We compute the Wasserstein gradient flow of an incompressible energy (4) on the 2d domain \([0,1]^2\).

We discretize the problem on a \(512\times 512\) grid and plot the densities.

n = 512;             % The size of the n x n grid
maxIters = 300;      % Maximum number of BFM iterations
TOL = 3e-2;          % Tolerance for BFM
nt  = 180;           % Number of outer iterations
tau = 0.005;         % Time step in the JKO scheme
folder = 'data';     % Output directory
verbose  = 1;        % Print out logs


[x,y] = meshgrid(linspace(0,1,n));

% Initial density
rhoInitial = zeros(n);
idx = (x-0.25).^2 + (y-0.75).^2 < 0.15^2;
rhoInitial(idx) = 1;

% Potential
V = 3 * ((x-0.7).^2 + (y-0.3).^2);

% Add an obstacle
obstacle = zeros(n);
idx = (x-0.5).^2 + (y-0.5).^2 < 0.1^2;
obstacle(idx) = 1;

% Plots
subplot(1,3,1)
contourf(x, y, rhoInitial)
title('Initial density')
axis('square')

subplot(1,3,2)
contourf(x, y, V);
title('Potential V')
axis('square')

subplot(1,3,3)
contourf(x, y, obstacle)
colormap(gca, 'copper')
title('Obstacle')
axis('square')
Initial and final densities

Run the algorithm

rhoFinal = wgfinc(rhoInitial, V, obstacle, maxIters, TOL, nt, tau, ...
        folder, verbose);

Output:

XXX Incompressible Flow XXX

n    : 512
nt   : 180
tau  : 0.005
Max Iteration : 300
Tolerance     : 0.03

CPU time for FFT: 0.295334 seconds.

Total mass : 0.0703964
Iter : 1
10      dual value: 0.085350    L1 error: 0.1135
20      dual value: 0.085378    L1 error: 0.0807
30      dual value: 0.085386    L1 error: 0.0628
40      dual value: 0.085390    L1 error: 0.0525
50      dual value: 0.085391    L1 error: 0.0446
56      dual value: 0.085392    L1 error: 0.0407

...

Iter : 180
7       dual value: 0.002379    L1 error: 0.0329

CPU time for GF: 616.0 seconds.

Note that here there is a ceiling contraint \(\rho(x)\le 1\) so the total mass must be less than 1. Make movie

fig = figure;
movieName = 'movie.gif';

for i = 0:nt
    file = fopen(sprintf("%s/rho-%04d.dat", folder, i), 'r');
    rho = fread(file, [n n], 'double');
    imagesc(rho)
    axis xy square
    set(gca,'XTickLabel',[], 'YTickLabel',[])

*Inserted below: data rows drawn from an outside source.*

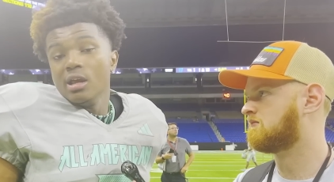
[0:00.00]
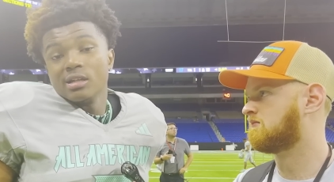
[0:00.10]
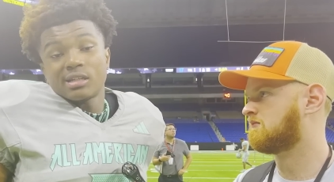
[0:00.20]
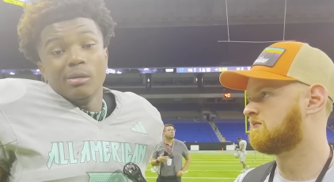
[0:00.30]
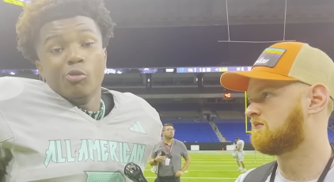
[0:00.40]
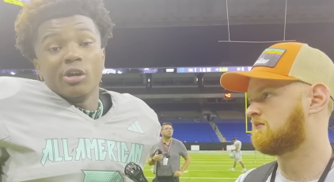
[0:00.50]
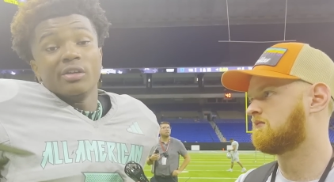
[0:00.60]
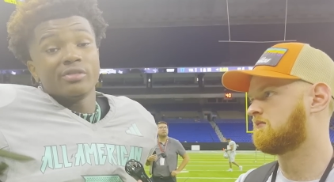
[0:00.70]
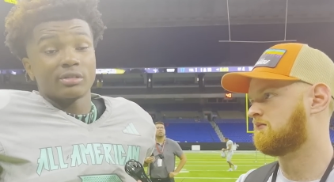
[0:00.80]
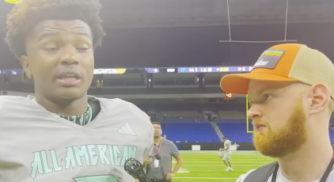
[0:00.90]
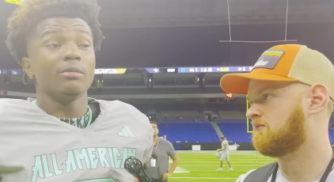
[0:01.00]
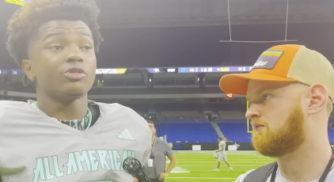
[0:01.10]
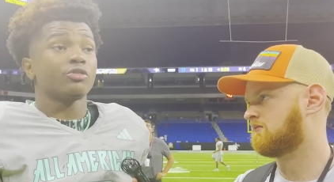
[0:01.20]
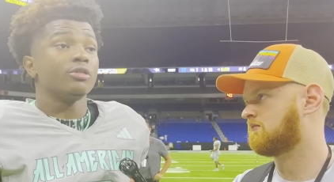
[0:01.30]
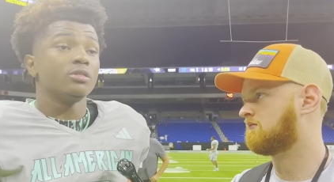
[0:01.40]
Speaker 1: somewhat of a
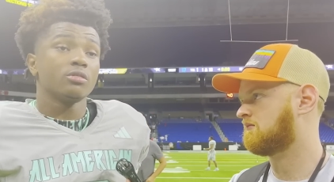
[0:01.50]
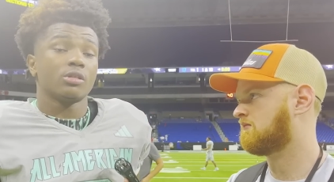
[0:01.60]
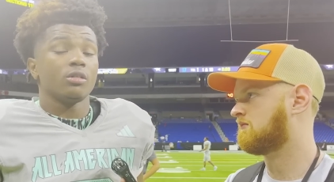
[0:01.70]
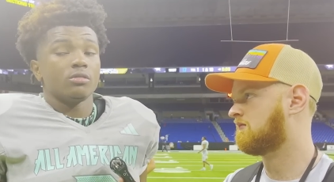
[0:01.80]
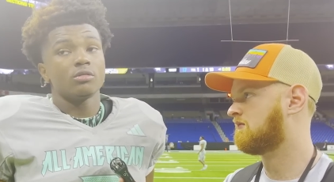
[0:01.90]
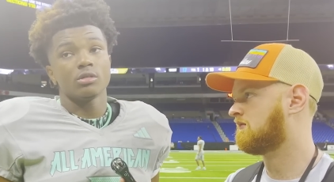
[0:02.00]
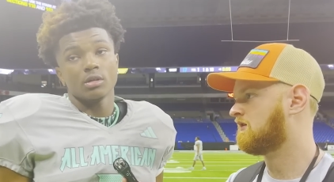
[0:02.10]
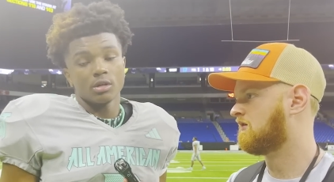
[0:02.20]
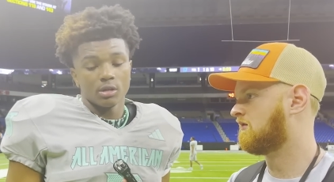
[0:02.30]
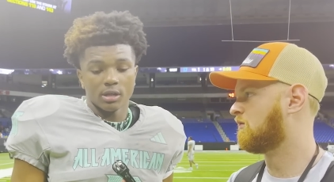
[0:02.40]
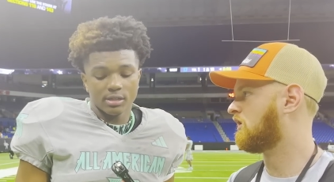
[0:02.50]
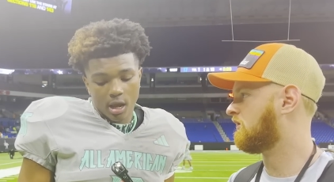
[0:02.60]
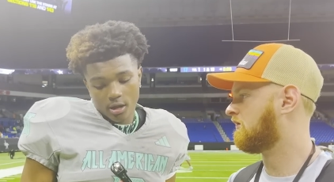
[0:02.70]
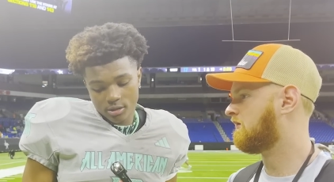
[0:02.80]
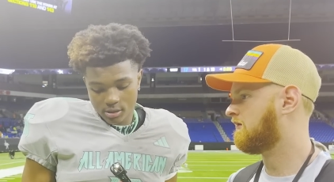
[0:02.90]
chemistry. So that's
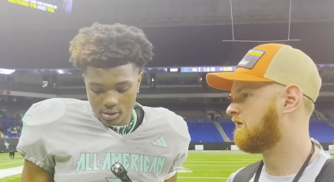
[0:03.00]
where, all just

    frame = getframe(fig);
    im = frame2im(frame);
    [X,cmap] = rgb2ind(im, 256);

    % Write to the GIF file
    if i == 0
        imwrite(X, cmap, movieName, 'gif', 'Loopcount',inf, 'DelayTime',0.001);
    else
        imwrite(X, cmap, movieName, 'gif', 'WriteMode','append', 'DelayTime',0.001);
    end
end

The file movie.gif

evolution of a density

More Videos

Here are other cool things you can do with the BFM.

  • Slow diffusion flow with \(m=4\), a quadratic potential and a star-shaped obstacle. (512 x 512 pixels)

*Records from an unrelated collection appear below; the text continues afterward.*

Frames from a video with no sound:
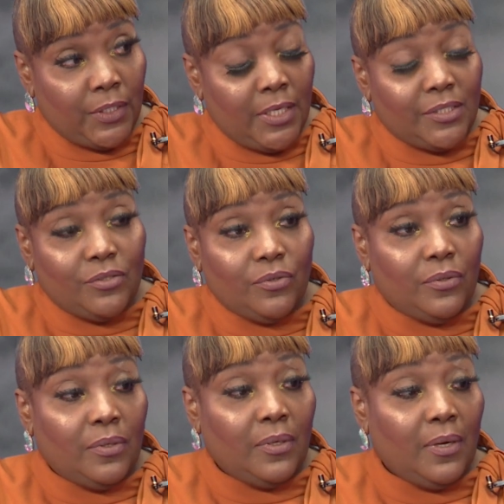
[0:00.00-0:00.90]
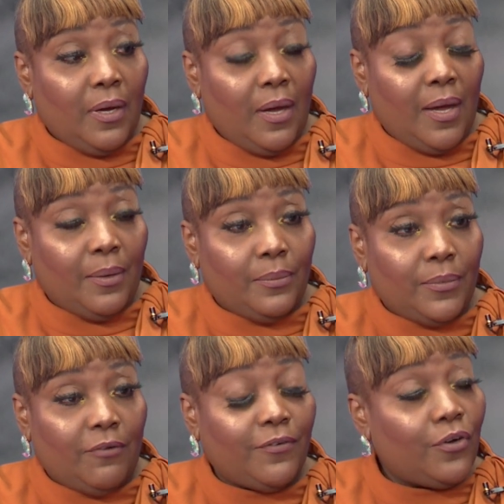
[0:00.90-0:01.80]
So,
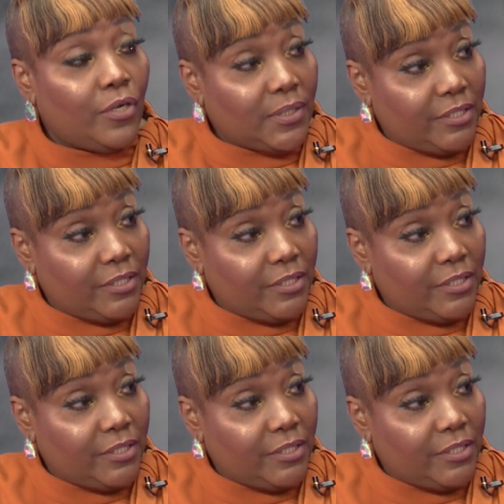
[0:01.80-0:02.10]
of course,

  • Slow diffusion flow with potential \(V(x)=-\sin(5\pi x_1)\sin(3\pi x_2)\). Top: \(m=2\). Bottom: \(m=4\). (512 x 512 pixels)

  • Aggregation-diffusion: slow diffusion + a concave interaction kernel. (512 x 512 pixels)

  • Incompressible flow. (1024 x 1024 pixels)

  • Moving obstacles and moving potential. (512 x 512 pixels)

References

[1] Matt Jacobs, Wonjun Lee, and Flavien Léger. The back-and-forth method for Wasserstein gradient flows. Submitted. 2020.

[2] Matt Jacobs and Flavien Léger. A fast approach to optimal transport: the back-and-forth method. Numerische Mathematik (2020): 1-32.

[3] Richard Jordan, David Kinderlehrer, and Felix Otto. The variational formulation of the Fokker–Planck equation. SIAM journal on mathematical analysis (1998): 29(1), 1–17.